> **PROBLEM TO SOLVE**
Retype the data that follows line by line, exactly, and leave its pictures out.

> **Records from a dataset**
○ ○ ○ ○
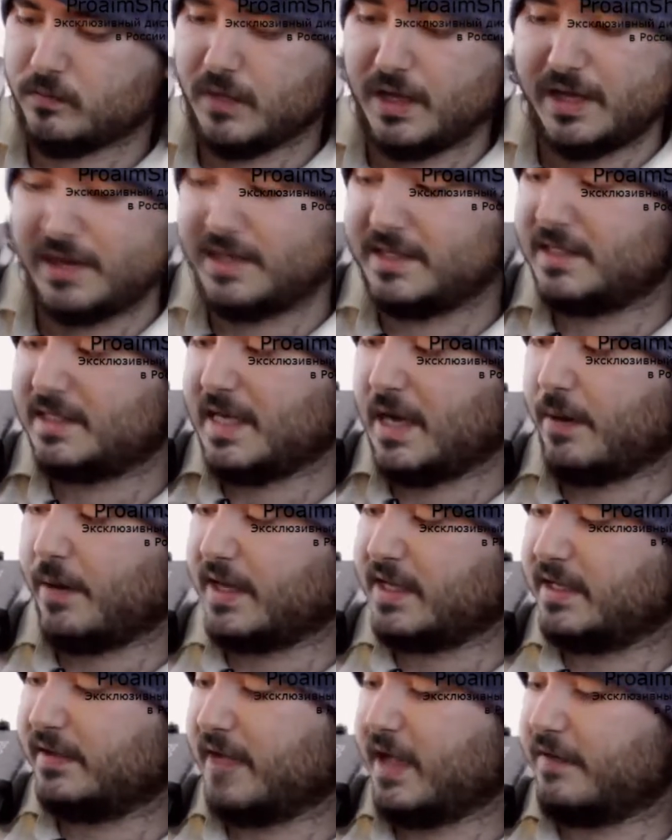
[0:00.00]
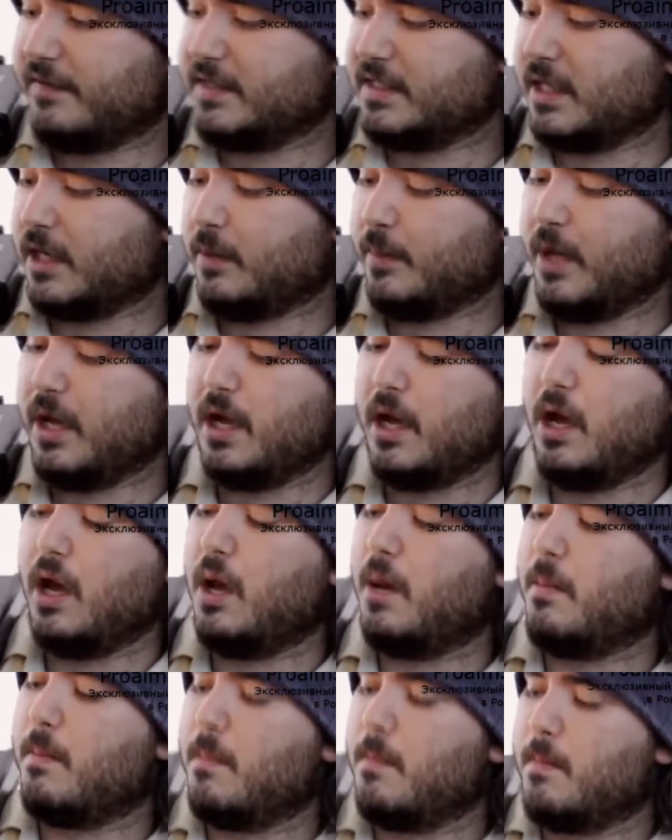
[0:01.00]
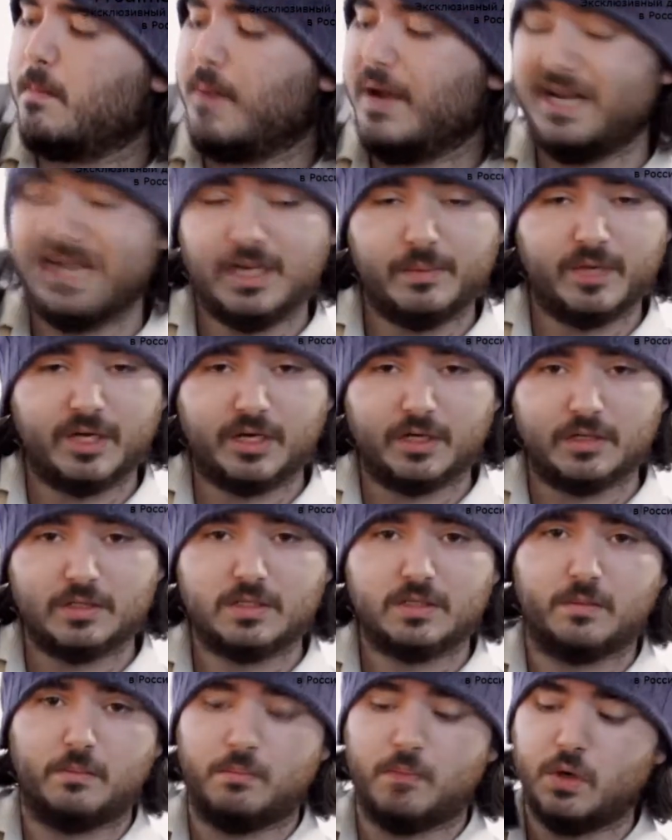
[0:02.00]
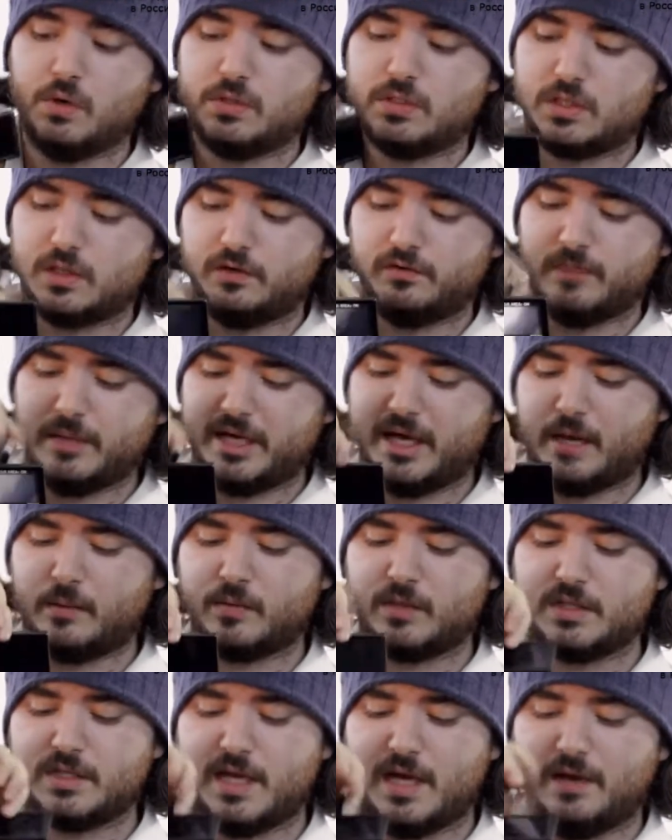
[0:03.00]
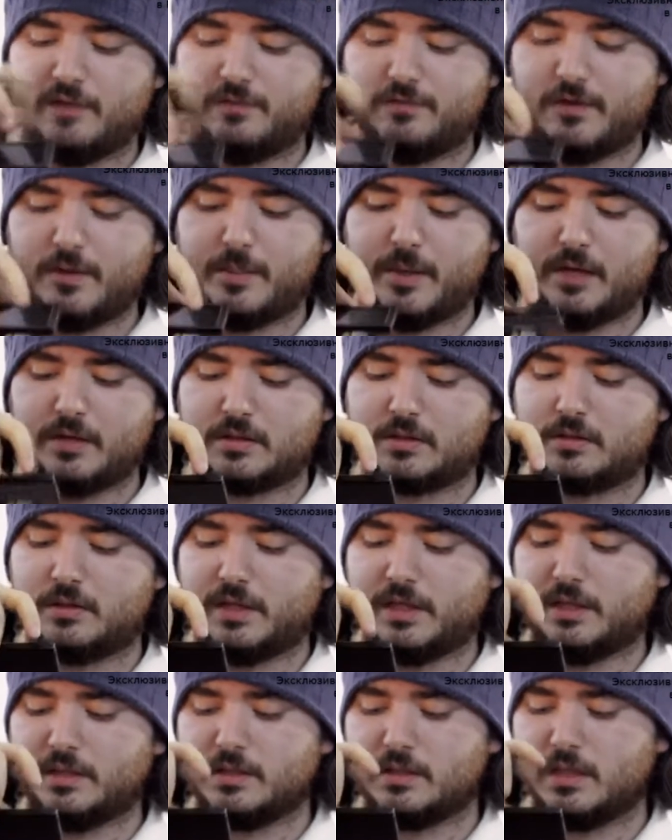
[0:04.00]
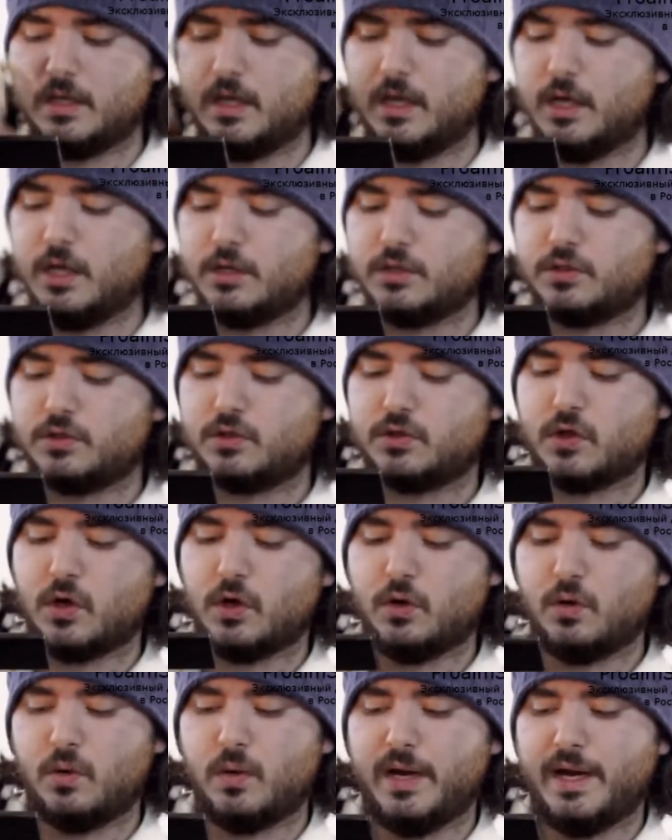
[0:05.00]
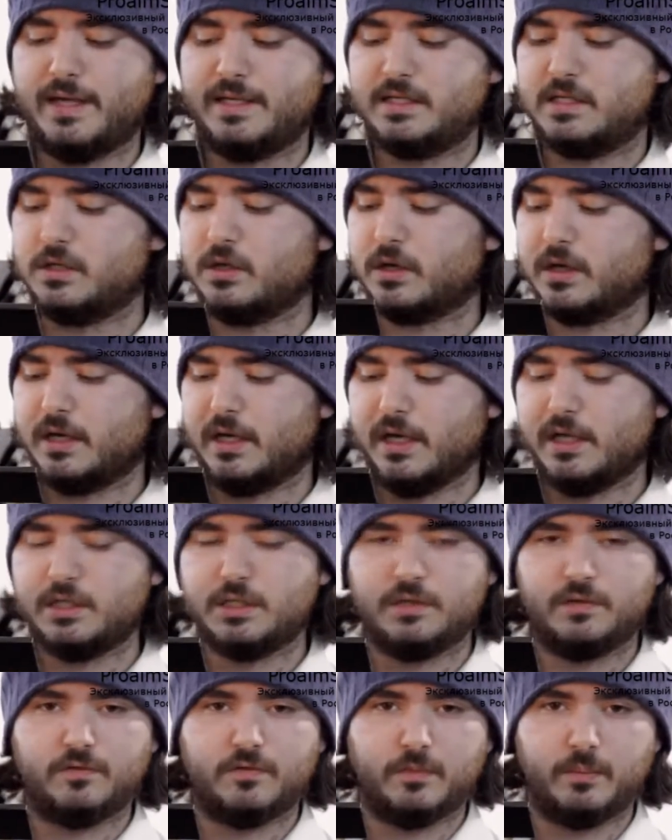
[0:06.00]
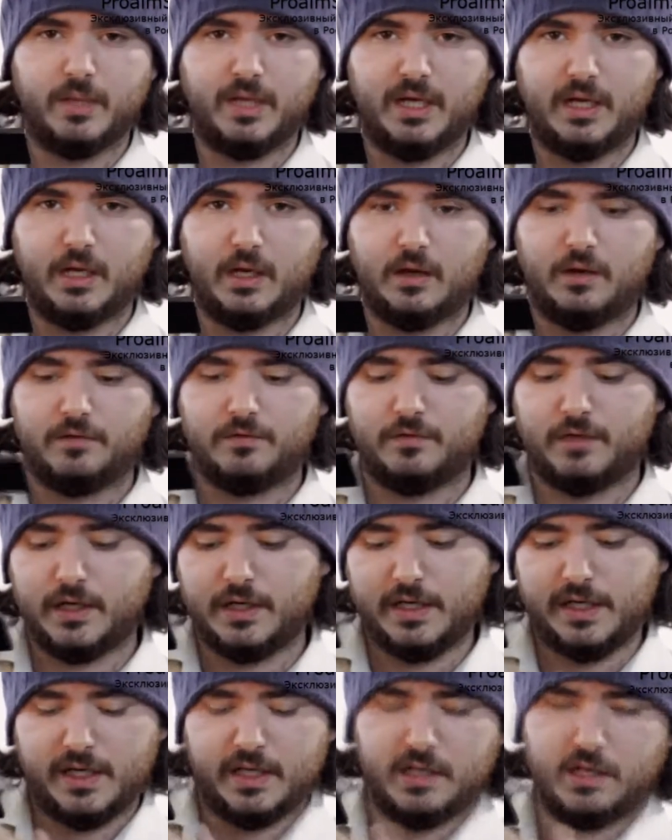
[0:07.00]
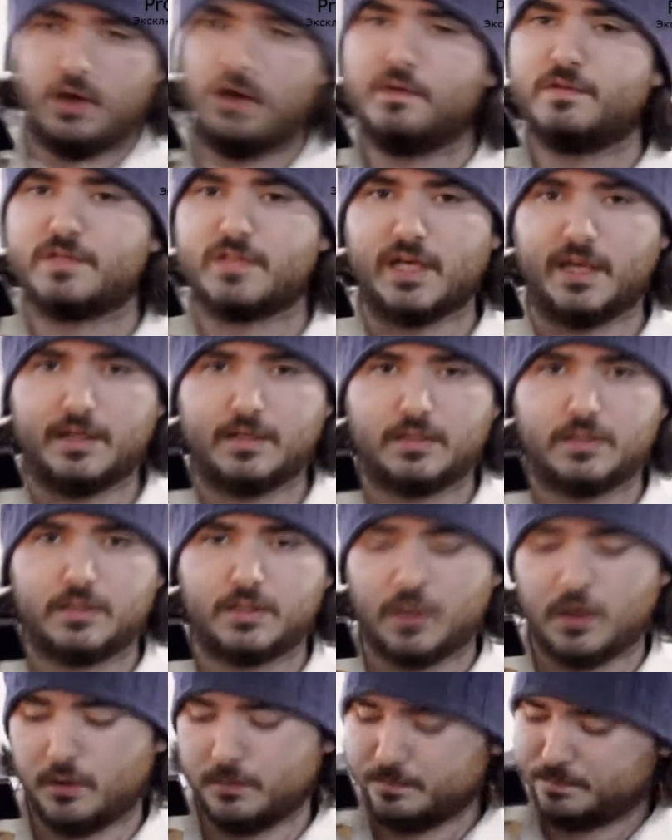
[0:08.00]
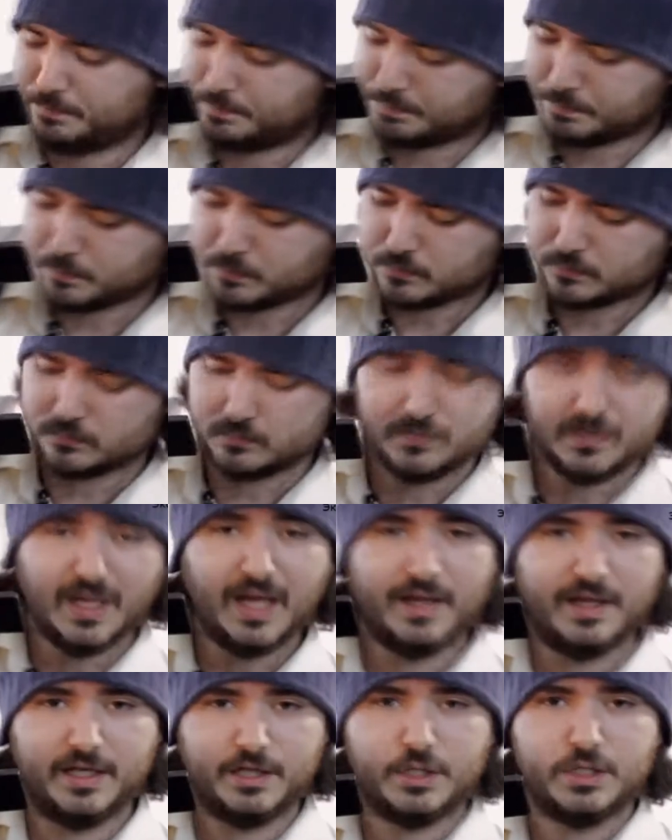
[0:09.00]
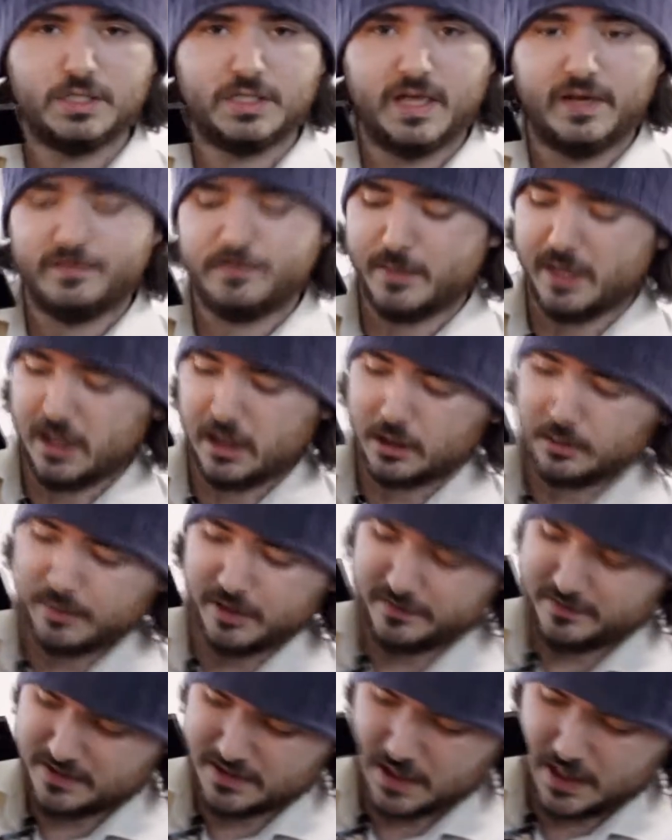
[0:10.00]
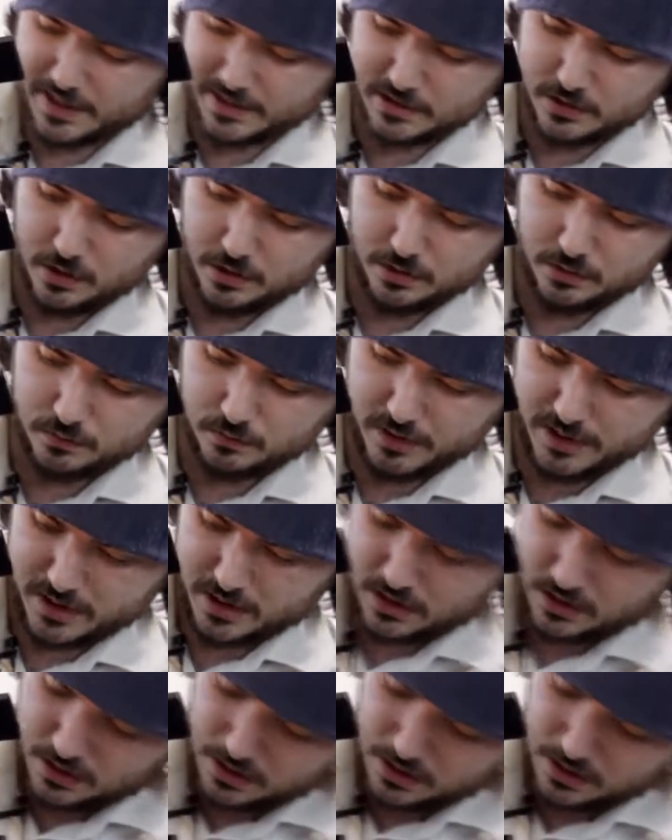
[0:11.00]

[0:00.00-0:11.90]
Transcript: is how I have it set up, mainly because most of my cameras have flip out screens. So it's not an issue for me of needing the offset. So that just saves me a little bit of size on the rig.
○ ○ ○ ○
> **TASK RESULT**
[0:00.00]
[0:01.00]
[0:02.00]
[0:03.00]
[0:04.00]
[0:05.00]
[0:06.00]
[0:07.00]
[0:08.00]
[0:09.00]
[0:10.00]
[0:11.00]

[0:00.00-0:11.90]
Transcript: is how I have it set up, mainly because most of my cameras have flip out screens. So it's not an issue for me of needing the offset. So that just saves me a little bit of size on the rig.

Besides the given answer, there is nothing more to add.